THREE YEARS AGO there was almost nothing available on FPIES to help a frightened mother out. The membership numbers in the FPIES boards was high, but not that high. A few hundred, if I remember correctly.
Today, there are PAGES of results from a Google search for FPIES! The FPIES boards membership numbers have skyrocketed – over 2,000 in one group alone!
And still, doctors don’t/won’t/can’t help parents, and children are still misdiagnosed.
Obviously, more children are being born with FPIES than ever before in history, and obviously, the efforts of dedicated awareness-raisers the last three years has done heaps of good.
And clearly, there is still a NEED for awareness raising!
No parent should have to watch their child having an FPIES reaction and spend weeks – or months – with no answers, confusing diagnoses, while terrified to feed their child any food.
So while, yes, my family and I NEED to seek some normalcy in our lives, and yes, we are past those early days of “new diagnosis fear and confusion” by far, I find myself rededicated to the truth that FPIES Awareness (still) Matters.
We may be past those early days, but I still remember – with crystal clarity – exactly how I felt from July 17, 2012 through the end of that year. Those early months of our FPIES lives were the most excruciatingly horrifying days of my life.
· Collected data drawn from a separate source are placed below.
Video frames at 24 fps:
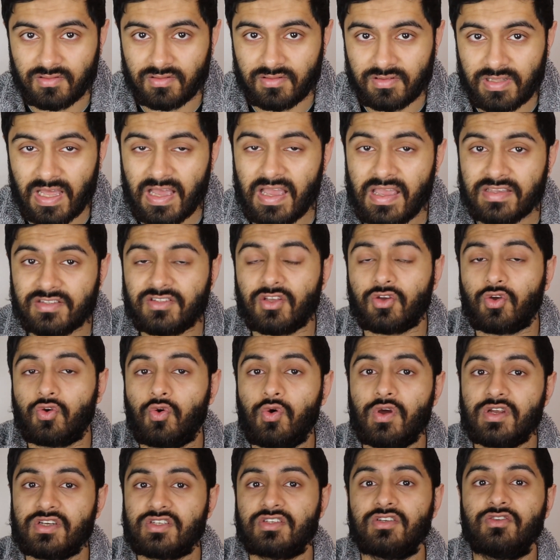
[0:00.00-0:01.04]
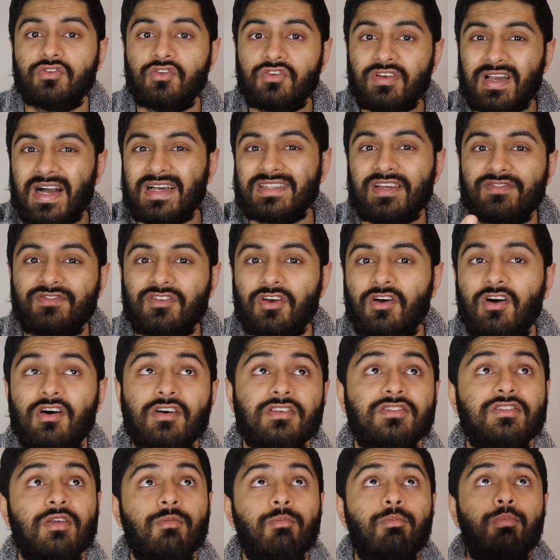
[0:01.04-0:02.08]
That is the question you guys have to
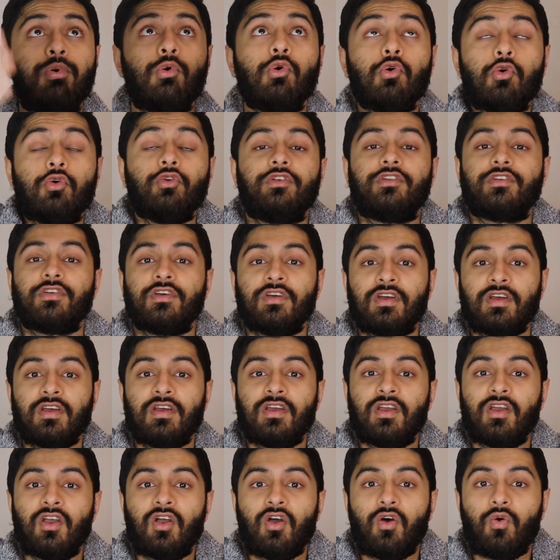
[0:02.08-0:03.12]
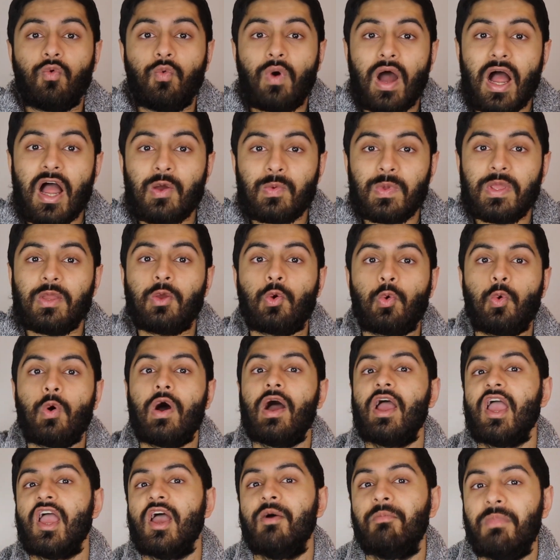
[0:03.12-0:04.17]
ask. The board. Why are we
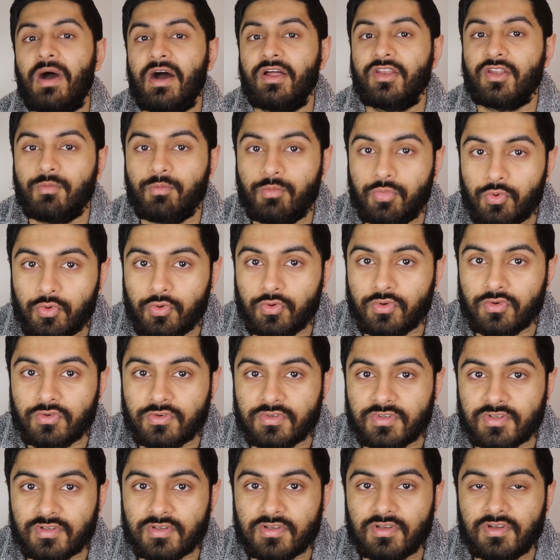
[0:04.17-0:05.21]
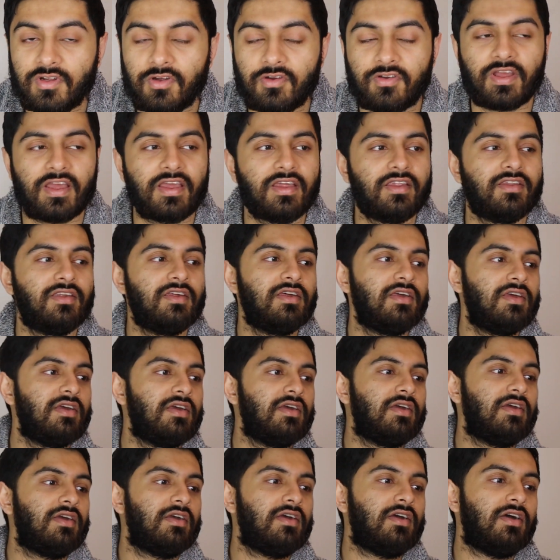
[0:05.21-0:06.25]
quiet about the board? Okay.
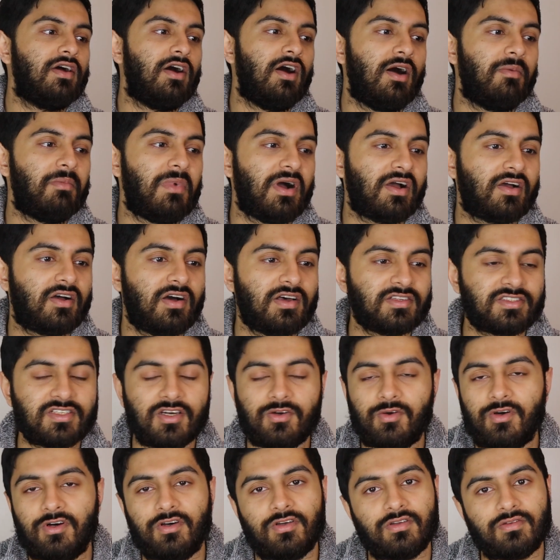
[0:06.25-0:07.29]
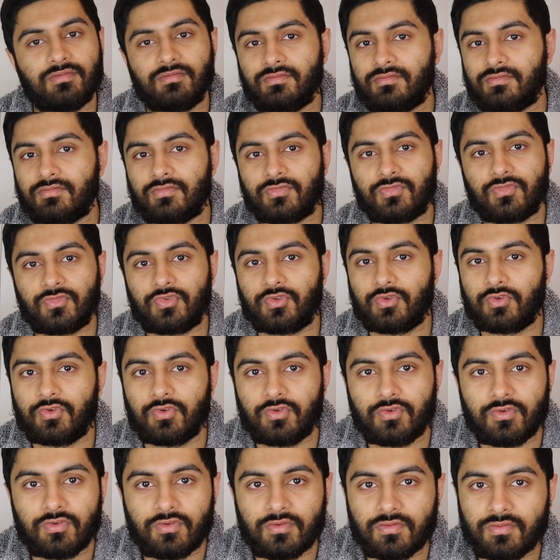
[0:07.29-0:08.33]
But Kurzawa
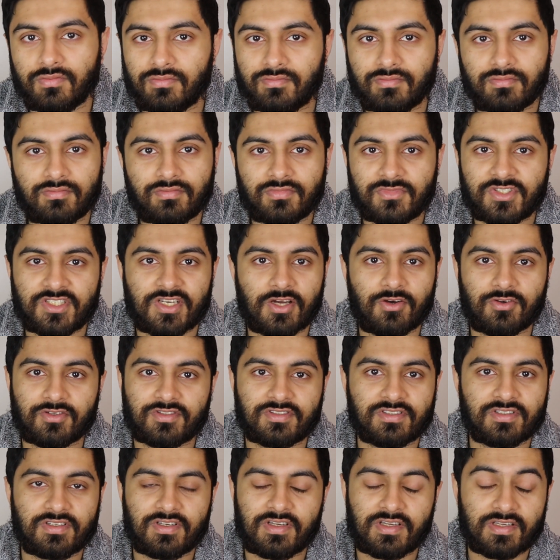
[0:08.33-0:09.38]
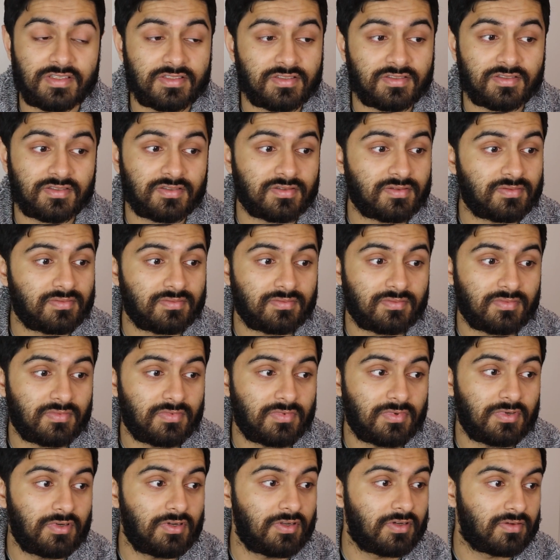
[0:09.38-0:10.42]
to Chelsea is,
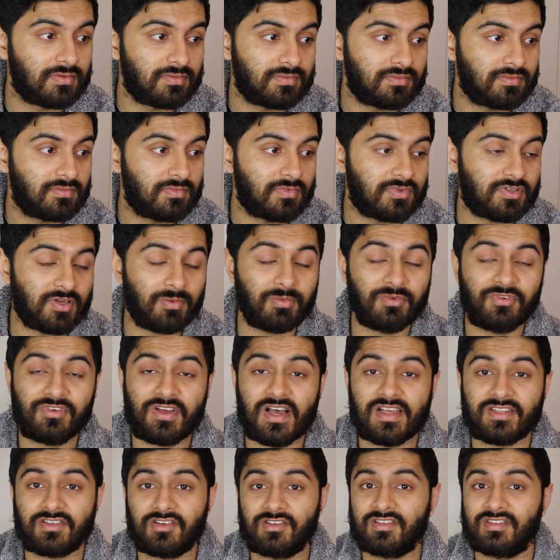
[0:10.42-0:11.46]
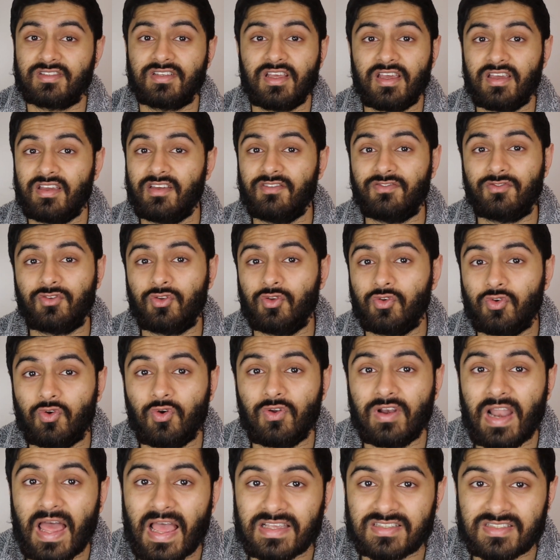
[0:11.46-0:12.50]
look, some of you guys are going to say if Tuchel
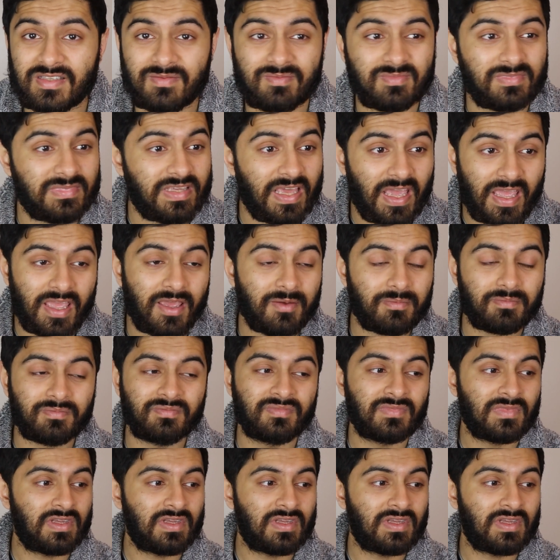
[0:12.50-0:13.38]
likes him, get him.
I wouldn’t wish that on anyone.
FPIES Awareness matters.
Help spread the word.
Here are some links you might want to share. National FPIES Day may be over, but we can spread the word year round.
International FPIES Association
Jack’s Soy Reaction (video)
Grocery Shopping With Food Allergies
Walking in a Play Area (video)
Thank you for this post. It is food allergy awareness week here in Australia and I will be sharing FPIES info this week.
I feel very much as you do. My second child was diagnosed with FPIES in November 2012 at 5 months of age. I remember those early days trying to make sense of it all, and trying to find a doctor (I had self-diagnosed) and even as a doctor myself struggled to find a doctor here to take me seriously. I find it hard going on the boards because we are coping much better with FPIES these days. Even if one day Caleb outgrows it, the scars will never disappear. And now I have a new 4 month old. I really hope we are not about to start our second FPIES journey.
Hi Emma! Wow – you’re a doctor and you STILL didn’t get taken seriously? Ouch! That doesn’t bode well for the rest of us. Please, share as much info as you can. The FPIES world needs as much help as it can get!
I’m glad someone understands what I was trying to say; I was worried people would be hurt or offended by the sentiment. But it is hard to be on the boards so much once you get your FPIES feet underneath you.
I really hope your precious 4 month old doesn’t have to go through the FPIES journey, too. And I’ll pray Caleb outgrows it soon. Hugs, amazing mama!